INFORMATION SHOWN:
☆ ☆ ☆ ☆
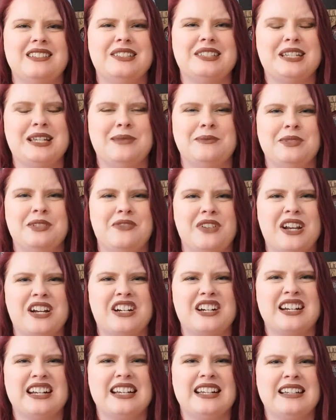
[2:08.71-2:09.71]
seems
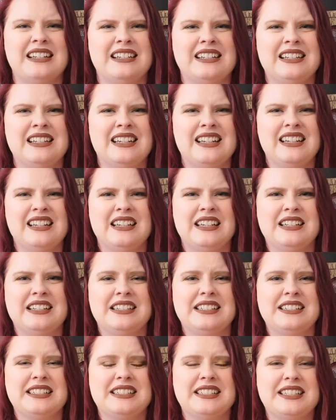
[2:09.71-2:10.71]
very
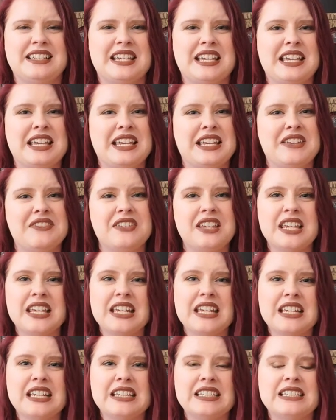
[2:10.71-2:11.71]

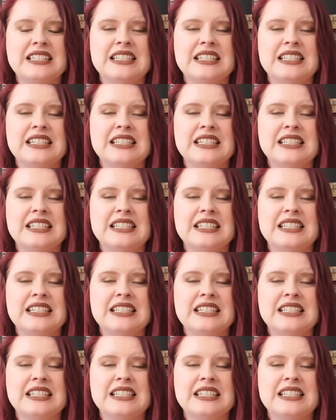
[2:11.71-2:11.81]
skeevy.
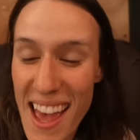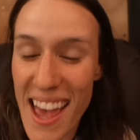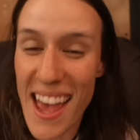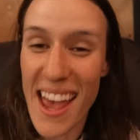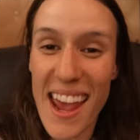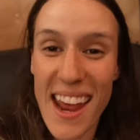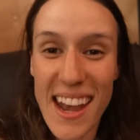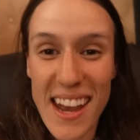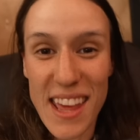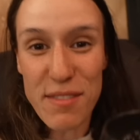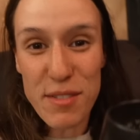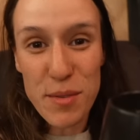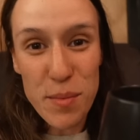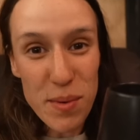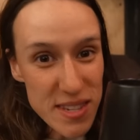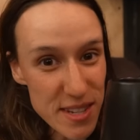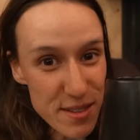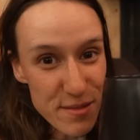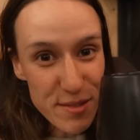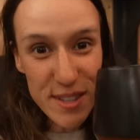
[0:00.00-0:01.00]
And if it
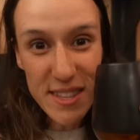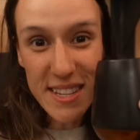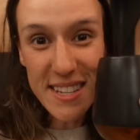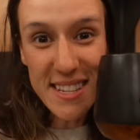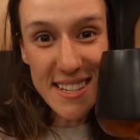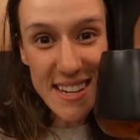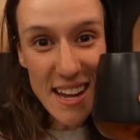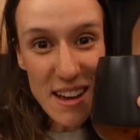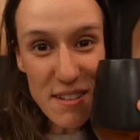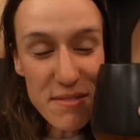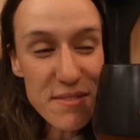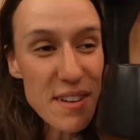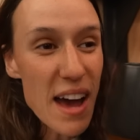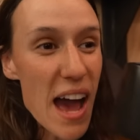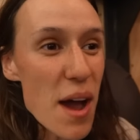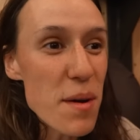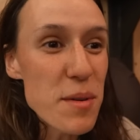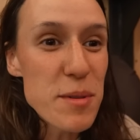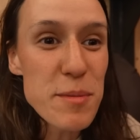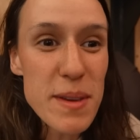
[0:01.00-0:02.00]
wasn't for this stuff,
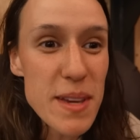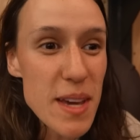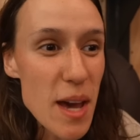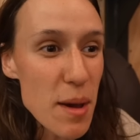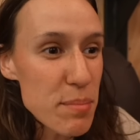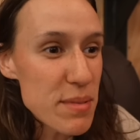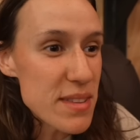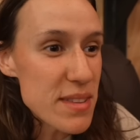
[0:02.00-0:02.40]
I would be up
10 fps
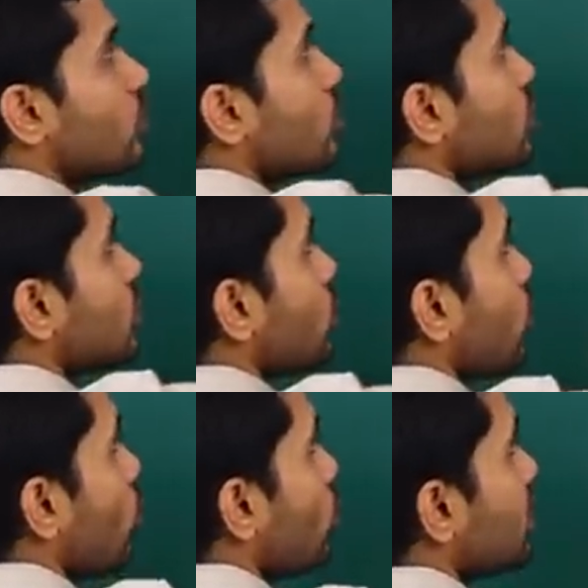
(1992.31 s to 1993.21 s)
view this
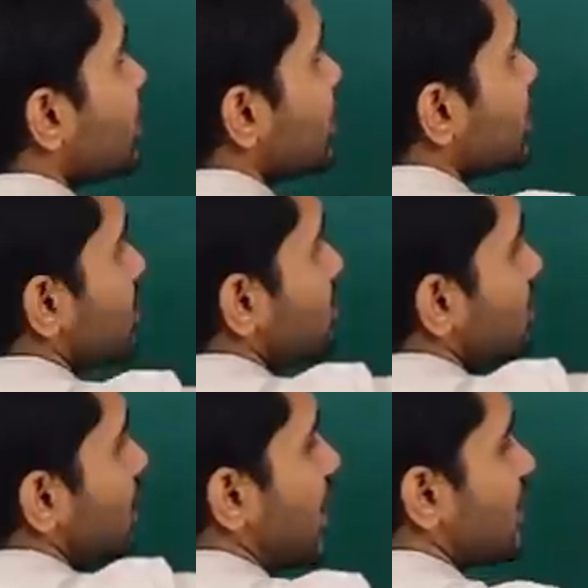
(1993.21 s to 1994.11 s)
whole
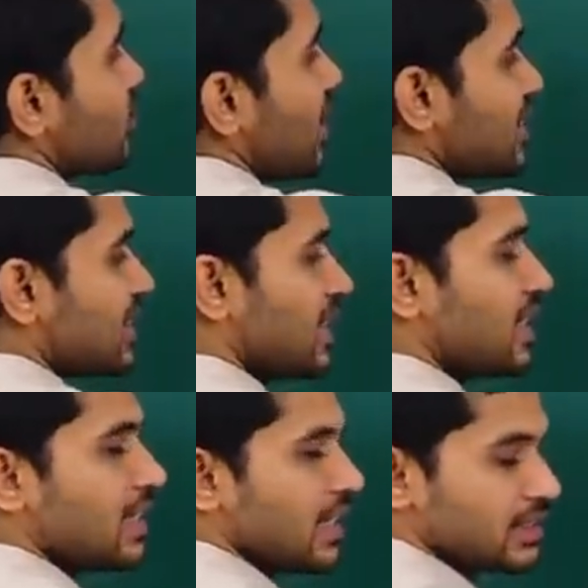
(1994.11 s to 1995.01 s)
system as one
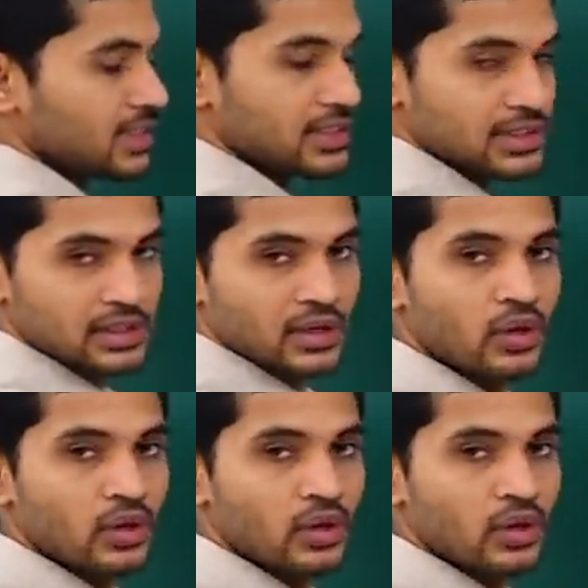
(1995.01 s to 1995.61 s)
single lens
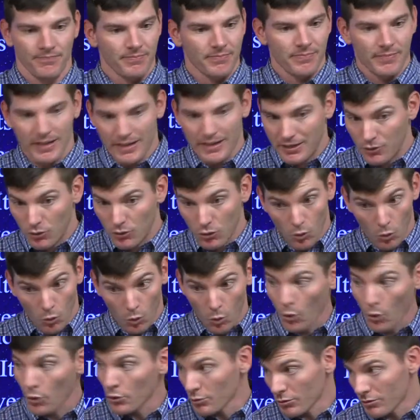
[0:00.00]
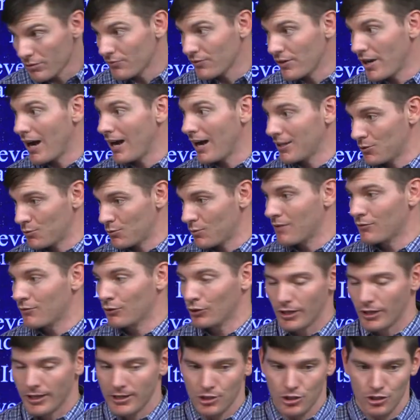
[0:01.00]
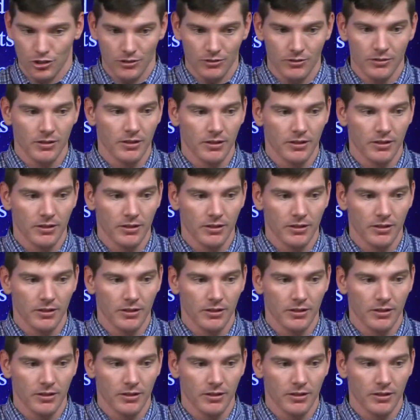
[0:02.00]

in the order of God's revelation,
☆ ☆ ☆ ☆
WHAT IS NEEDED:
Write out the line that contains "[0:00.00-0:01.00]" and every line after it to the end of the data, exactly as they stand. Omit the pictures.

ANSWER SECTION:
[0:00.00-0:01.00]
And if it
[0:01.00-0:02.00]
wasn't for this stuff,
[0:02.00-0:02.40]
I would be up
10 fps
(1992.31 s to 1993.21 s)
view this
(1993.21 s to 1994.11 s)
whole
(1994.11 s to 1995.01 s)
system as one
(1995.01 s to 1995.61 s)
single lens
[0:00.00]
[0:01.00]
[0:02.00]

in the order of God's revelation,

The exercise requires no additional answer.